Retype the data below in full, keeping every character as it is.

__Data provided__:
»»

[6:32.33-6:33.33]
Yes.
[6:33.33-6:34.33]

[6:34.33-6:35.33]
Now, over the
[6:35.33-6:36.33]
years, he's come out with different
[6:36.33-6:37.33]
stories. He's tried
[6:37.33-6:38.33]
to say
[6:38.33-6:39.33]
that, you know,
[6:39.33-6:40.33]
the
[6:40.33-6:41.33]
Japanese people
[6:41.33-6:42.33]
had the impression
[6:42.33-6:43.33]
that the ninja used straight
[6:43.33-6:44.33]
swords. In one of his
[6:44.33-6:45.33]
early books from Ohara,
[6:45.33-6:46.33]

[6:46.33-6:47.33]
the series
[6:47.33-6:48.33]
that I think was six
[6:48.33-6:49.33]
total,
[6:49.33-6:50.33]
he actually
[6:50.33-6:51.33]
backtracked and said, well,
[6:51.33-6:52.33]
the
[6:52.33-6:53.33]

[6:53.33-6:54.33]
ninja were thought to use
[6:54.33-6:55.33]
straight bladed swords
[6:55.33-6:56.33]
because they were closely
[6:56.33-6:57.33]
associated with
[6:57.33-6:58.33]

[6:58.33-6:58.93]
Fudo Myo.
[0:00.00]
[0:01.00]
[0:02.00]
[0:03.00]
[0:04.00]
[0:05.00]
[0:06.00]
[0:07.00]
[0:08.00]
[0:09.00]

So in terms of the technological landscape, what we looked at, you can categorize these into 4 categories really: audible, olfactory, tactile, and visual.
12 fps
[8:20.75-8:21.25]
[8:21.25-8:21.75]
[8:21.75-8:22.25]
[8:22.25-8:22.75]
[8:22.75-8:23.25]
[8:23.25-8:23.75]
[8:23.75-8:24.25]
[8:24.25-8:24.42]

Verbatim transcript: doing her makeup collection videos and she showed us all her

««

__Expected output__:
[6:32.33-6:33.33]
Yes.
[6:33.33-6:34.33]

[6:34.33-6:35.33]
Now, over the
[6:35.33-6:36.33]
years, he's come out with different
[6:36.33-6:37.33]
stories. He's tried
[6:37.33-6:38.33]
to say
[6:38.33-6:39.33]
that, you know,
[6:39.33-6:40.33]
the
[6:40.33-6:41.33]
Japanese people
[6:41.33-6:42.33]
had the impression
[6:42.33-6:43.33]
that the ninja used straight
[6:43.33-6:44.33]
swords. In one of his
[6:44.33-6:45.33]
early books from Ohara,
[6:45.33-6:46.33]

[6:46.33-6:47.33]
the series
[6:47.33-6:48.33]
that I think was six
[6:48.33-6:49.33]
total,
[6:49.33-6:50.33]
he actually
[6:50.33-6:51.33]
backtracked and said, well,
[6:51.33-6:52.33]
the
[6:52.33-6:53.33]

[6:53.33-6:54.33]
ninja were thought to use
[6:54.33-6:55.33]
straight bladed swords
[6:55.33-6:56.33]
because they were closely
[6:56.33-6:57.33]
associated with
[6:57.33-6:58.33]

[6:58.33-6:58.93]
Fudo Myo.
[0:00.00]
[0:01.00]
[0:02.00]
[0:03.00]
[0:04.00]
[0:05.00]
[0:06.00]
[0:07.00]
[0:08.00]
[0:09.00]

So in terms of the technological landscape, what we looked at, you can categorize these into 4 categories really: audible, olfactory, tactile, and visual.
12 fps
[8:20.75-8:21.25]
[8:21.25-8:21.75]
[8:21.75-8:22.25]
[8:22.25-8:22.75]
[8:22.75-8:23.25]
[8:23.25-8:23.75]
[8:23.75-8:24.25]
[8:24.25-8:24.42]

Verbatim transcript: doing her makeup collection videos and she showed us all her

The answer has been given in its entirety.